Herkese yeniden merhaba! İzlemedim, direndim, yılmadım ama yedinci sezonda artık beyaz bayrağı göndere çektim. Tüm dünyayı kasıp kavuran -bu da ne klişe cümledir ama- Game of Thrones serüvenine ben de dahil oldum. Yaklaşık 15 günde şuanki sezona yetiştim. Çok sancılı oldu bu süreç. Günde yedi bölüm izlediğim de oldu, bazen tek bir bölümü bitiremediğim de. Hayat şartları, günlük programlara göre yine de iyi geldiğimi düşünüyorum. Bu yazıda da Game of Thrones'un en'leri başlığı altında hem onları belirlemek hem de dizi bende nasıl bir izlenim bıraktı sizlerle paylaşmak istedim. O zaman başlayalım. Yedi sizinle olsun! ^^



En ''özünde iyi adam aslında''sı; Jamie Lannister
Bran'i kuleden aşağı atmasıyla kendisine nefret beslemeye başlamam Brienne'e karşı hoş tutumuyla ılınmaya dönmüştür.
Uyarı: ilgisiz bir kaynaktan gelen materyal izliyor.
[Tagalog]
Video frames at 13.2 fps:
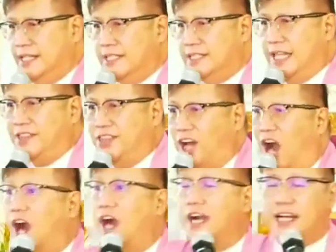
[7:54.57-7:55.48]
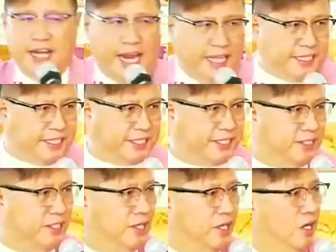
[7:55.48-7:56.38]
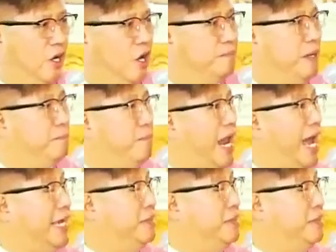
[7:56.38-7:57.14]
the darkness of the blind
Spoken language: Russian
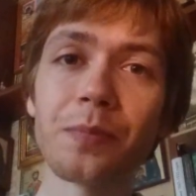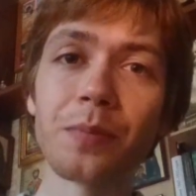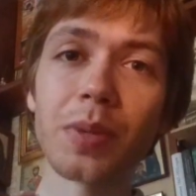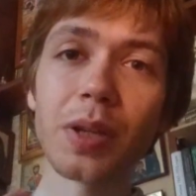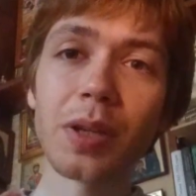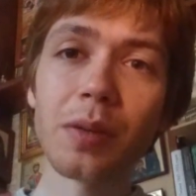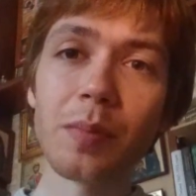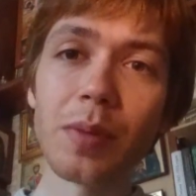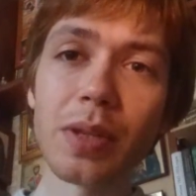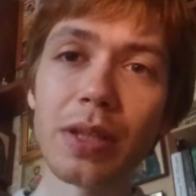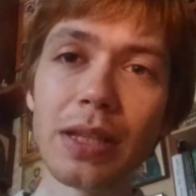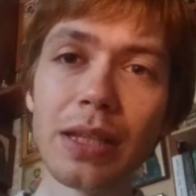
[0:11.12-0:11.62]

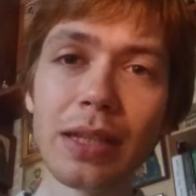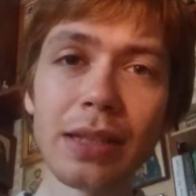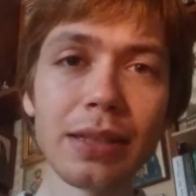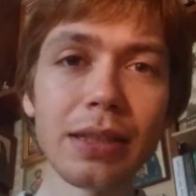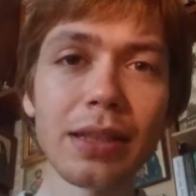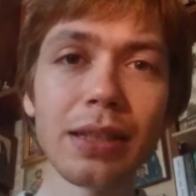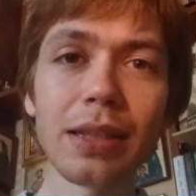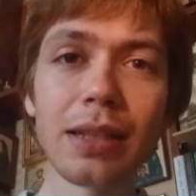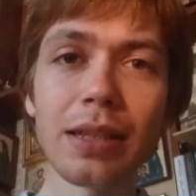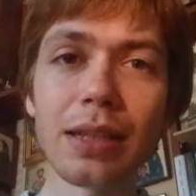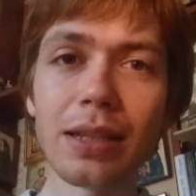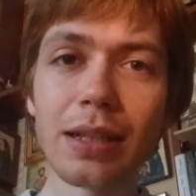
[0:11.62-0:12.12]

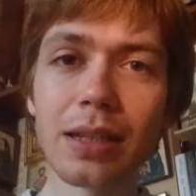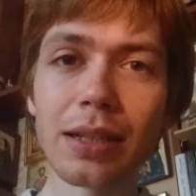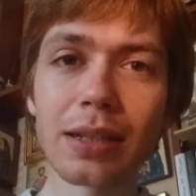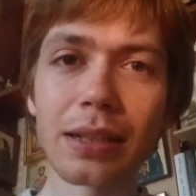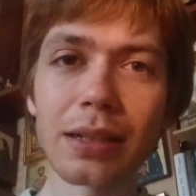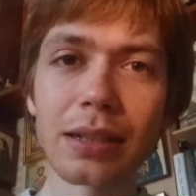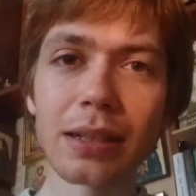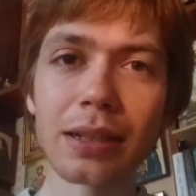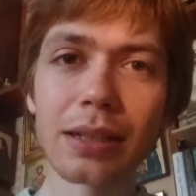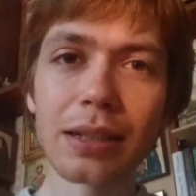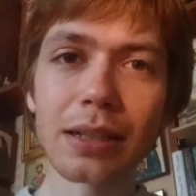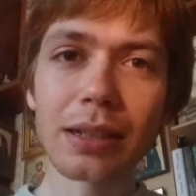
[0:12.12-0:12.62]
применить и
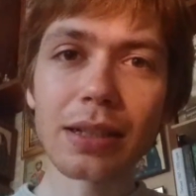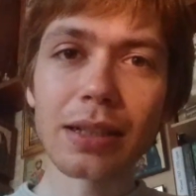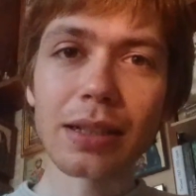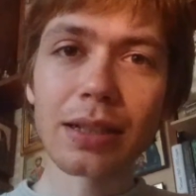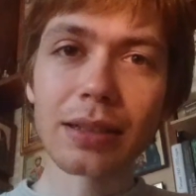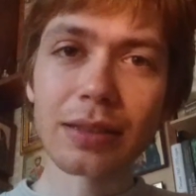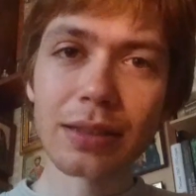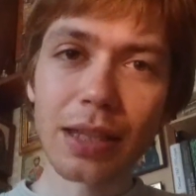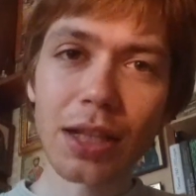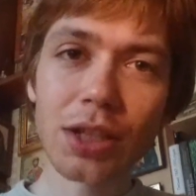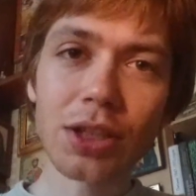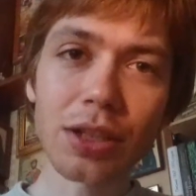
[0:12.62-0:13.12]

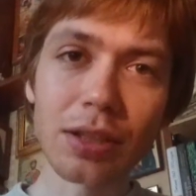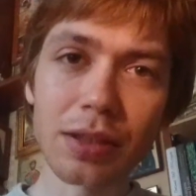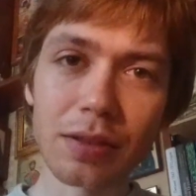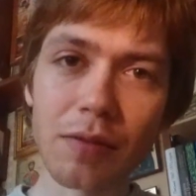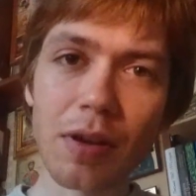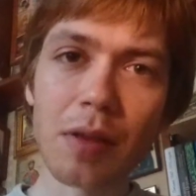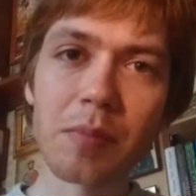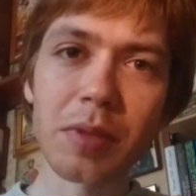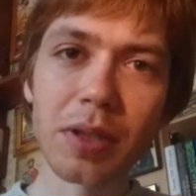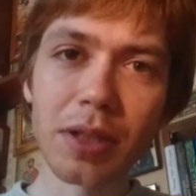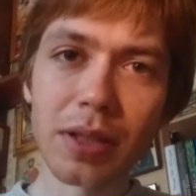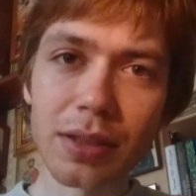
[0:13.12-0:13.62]
к нашей с
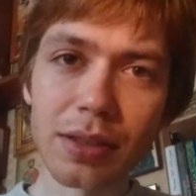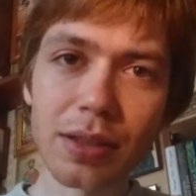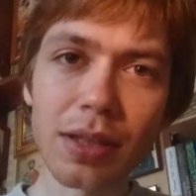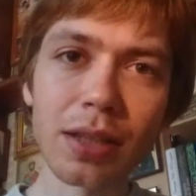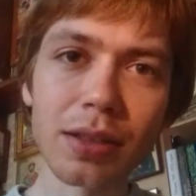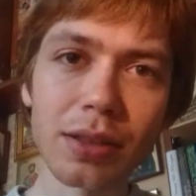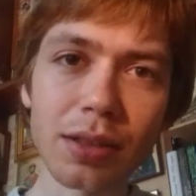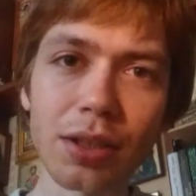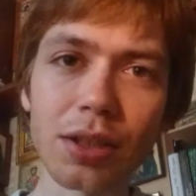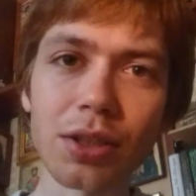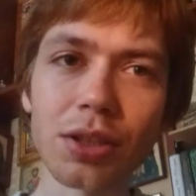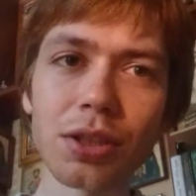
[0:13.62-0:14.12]
вами
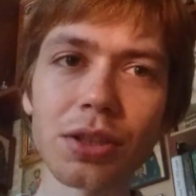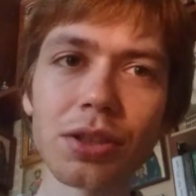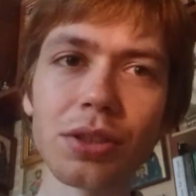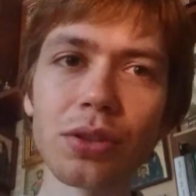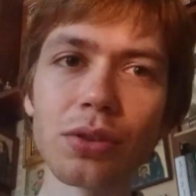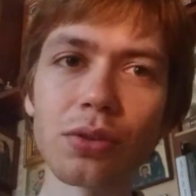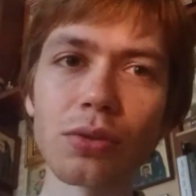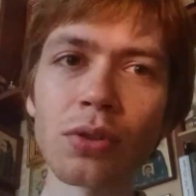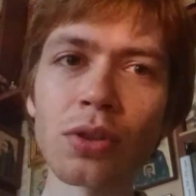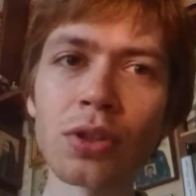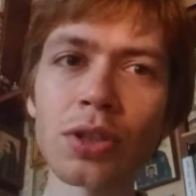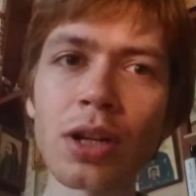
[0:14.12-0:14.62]
христианской
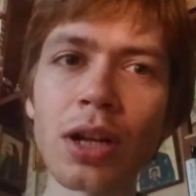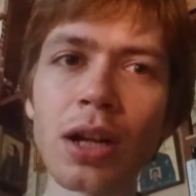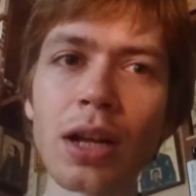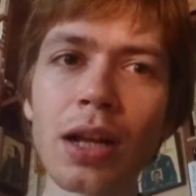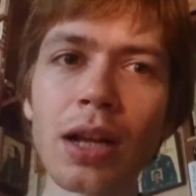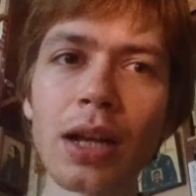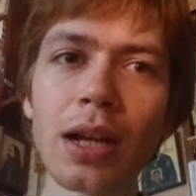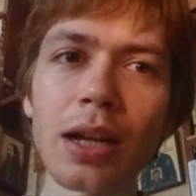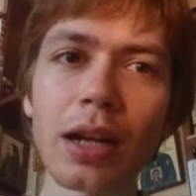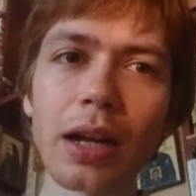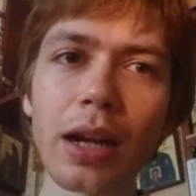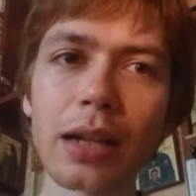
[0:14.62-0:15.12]
жизни тоже,
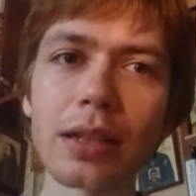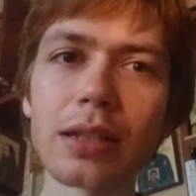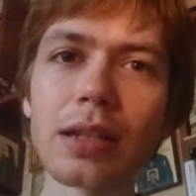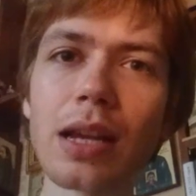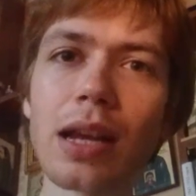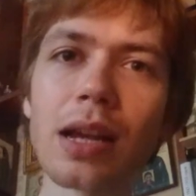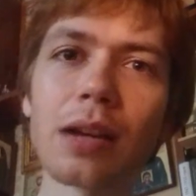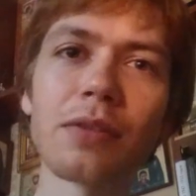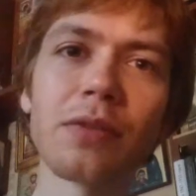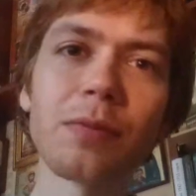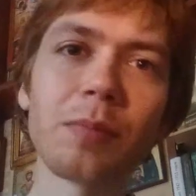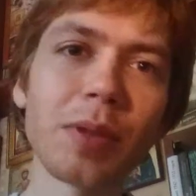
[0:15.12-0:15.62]

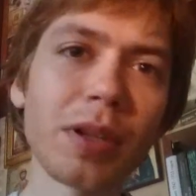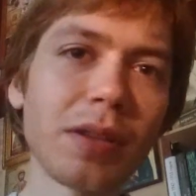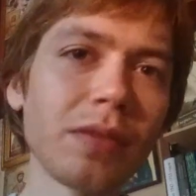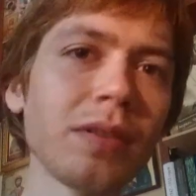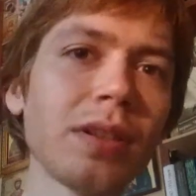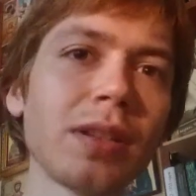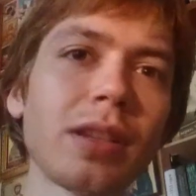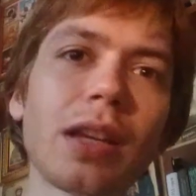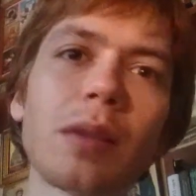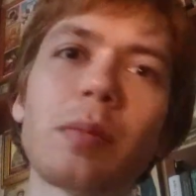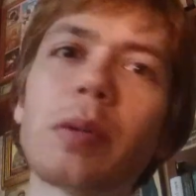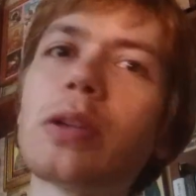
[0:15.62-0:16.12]
хотя
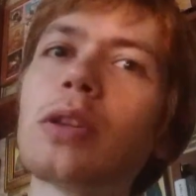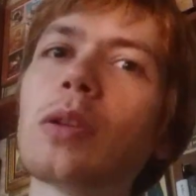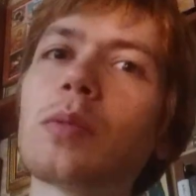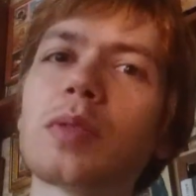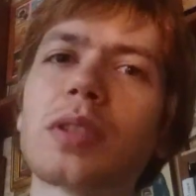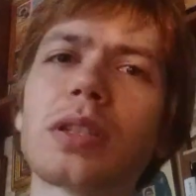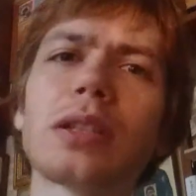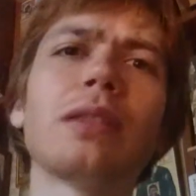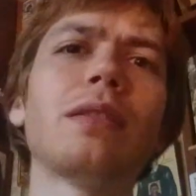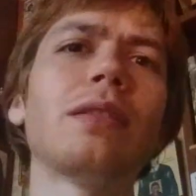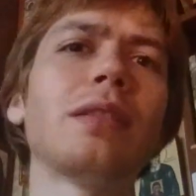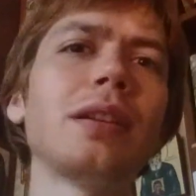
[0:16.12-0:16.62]
впервые там о нем
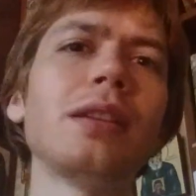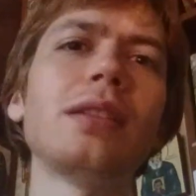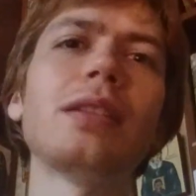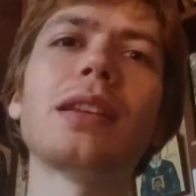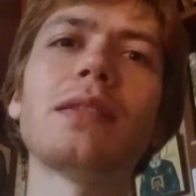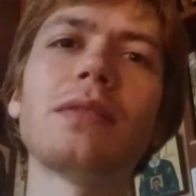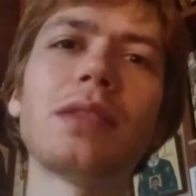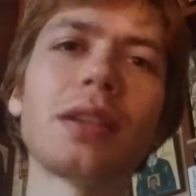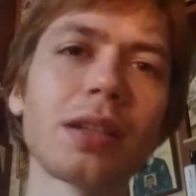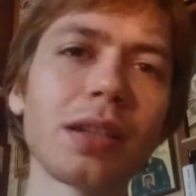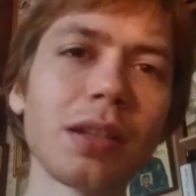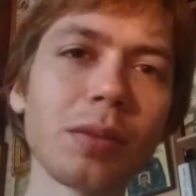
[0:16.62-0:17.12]
заговорили,
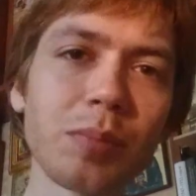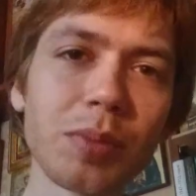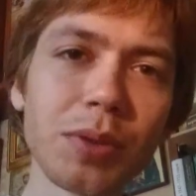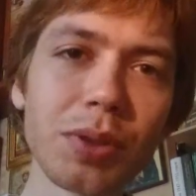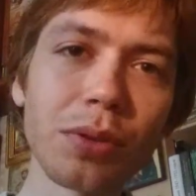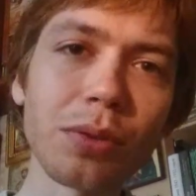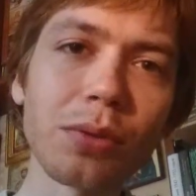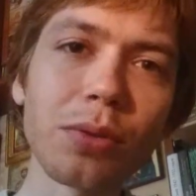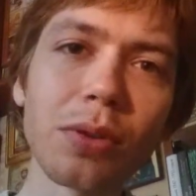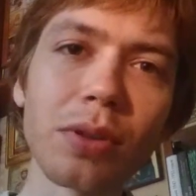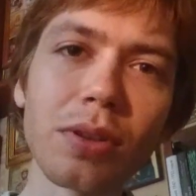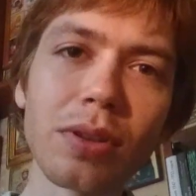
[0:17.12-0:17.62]
наверное,
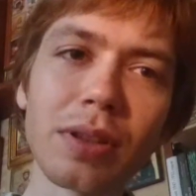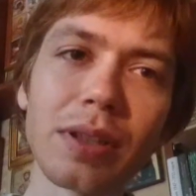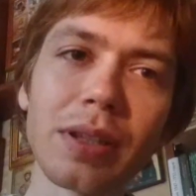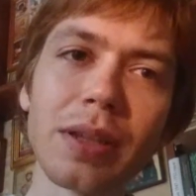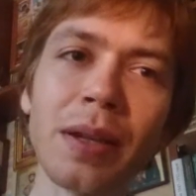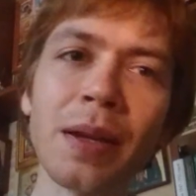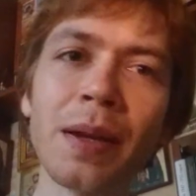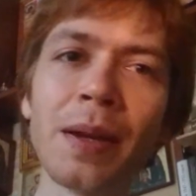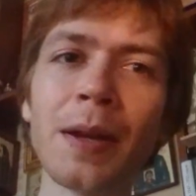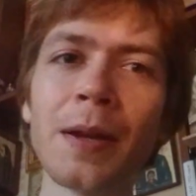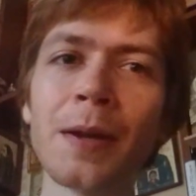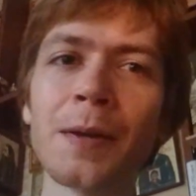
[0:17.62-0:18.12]

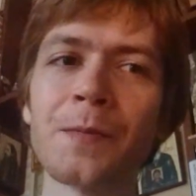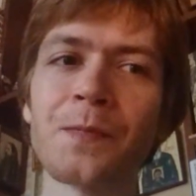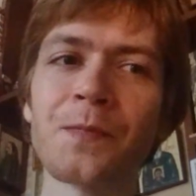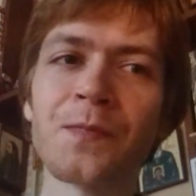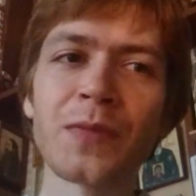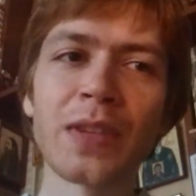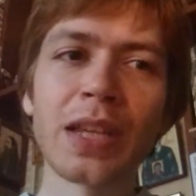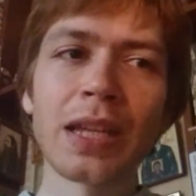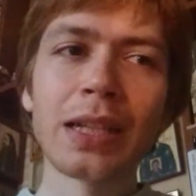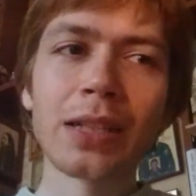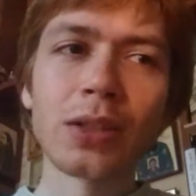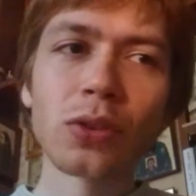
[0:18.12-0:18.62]
психологи.
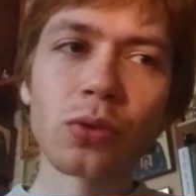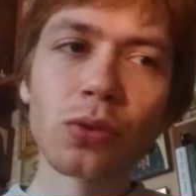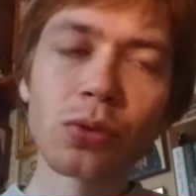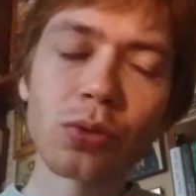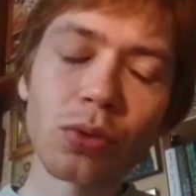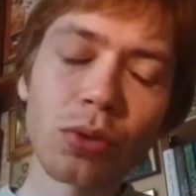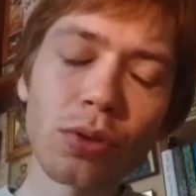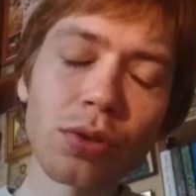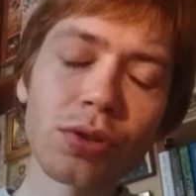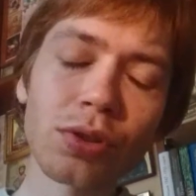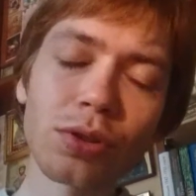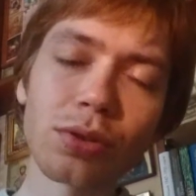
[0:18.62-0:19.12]

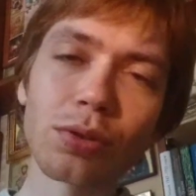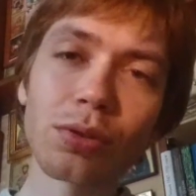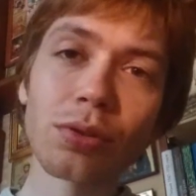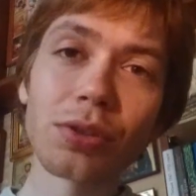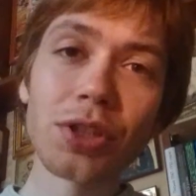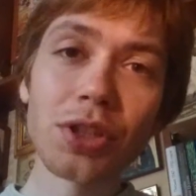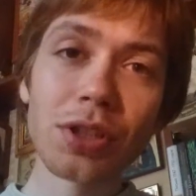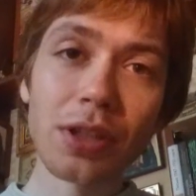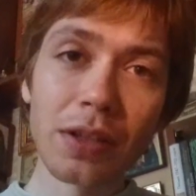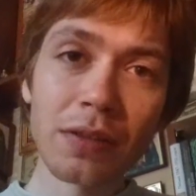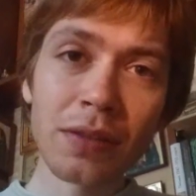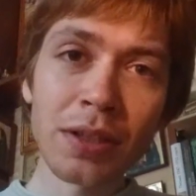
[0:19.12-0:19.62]
То, что
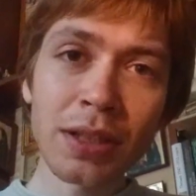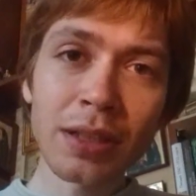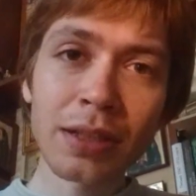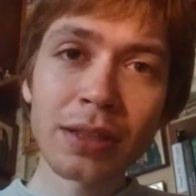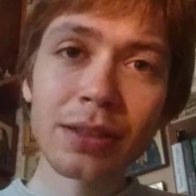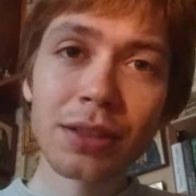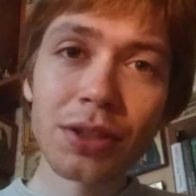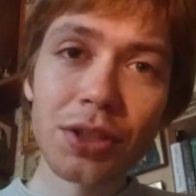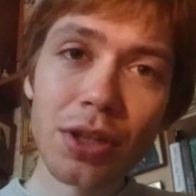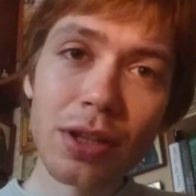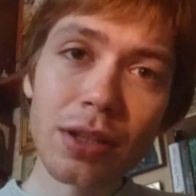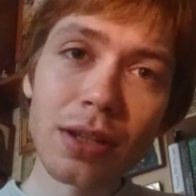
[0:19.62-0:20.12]

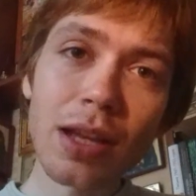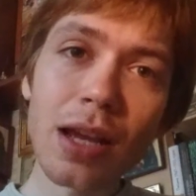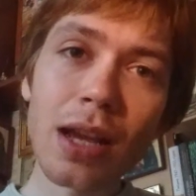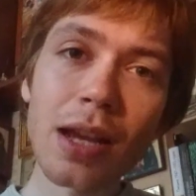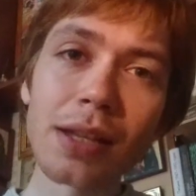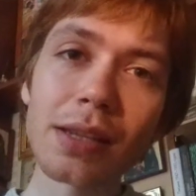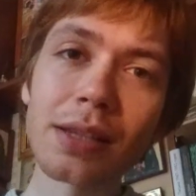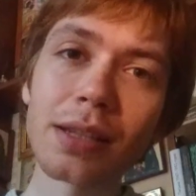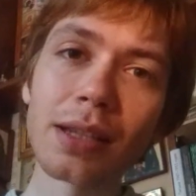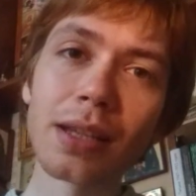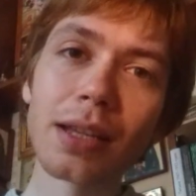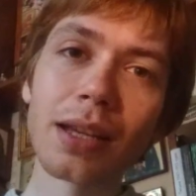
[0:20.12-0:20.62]
человек
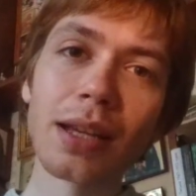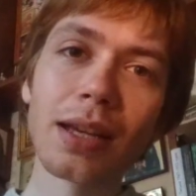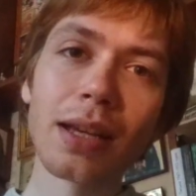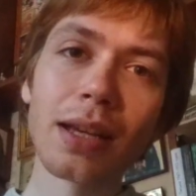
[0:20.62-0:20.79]
начинает,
Yine de hala çok sevememekle birlikte bazı sahnelerde yüzünde gördüğüm bir ifade beni ona karşı bir nebze de olsa olumlu düşünmeye yöneltmiştir. Bu durum gündelik hayatta sıkça karşımıza çıkan insan olma durumu olarak da nitelendirilebilir tabii. Sonuçta Orhan Baba ne demiş? Hatasız kul olmaz, hatamla sev beni. Seviyor muyum bilemem ama seni hatalarınla kabul ettim Kingslayer. Cersei ile aranızdaki benim ve birçok insan için kabul edilemez ilişkiniz bir kenara, Catelyn Stark'a verdiğin sözü tutma çaban iyi bir insan yapabilecek özelliklerinden. Mad King'i arkadan bıçaklama sebebini açıkladığı sahne favorilerimden biri olmakla birlikte Jamie karakterinin izleyiciyle olan bağını güçlendirmesi bakımından çok önemli sahnelerden biri olmuş. Şu noktadan sonra Jamie karakterinin başına neler geleceğini ve de yolunun nerede sonlanacağını oldukça merak ediyorum.



En ''kapat kapat''ı; Cersei Lannister
Birçok insanın aksine Cersei'yi sevmek bir yana kendisine sahnelerinde tahammül bile edemiyorum. Şuan Demir Taht'ta onun oturuyor oluşuna sinir oluyorum. Bir de hala kendini haklı zannediyor ya çıldırıyorum. Sen git illegal çocuklarını sırasıyla tahta oturttur. Ki öncesinde Kral'ı sarhoş edip ölümüne sebep ol. Sonra da ''Haklıyız, kazanacağız.'' İnsanda azıcık utanma olur. Diyorum ama kime diyorum tabii... Cersei hakkında daha fazla yorumda bulunmak istemiyorum. Zaten kendisinin bende nasıl bir izlenim bıraktığını anlamışsınızdır diye umuyorum. Sıradakiee!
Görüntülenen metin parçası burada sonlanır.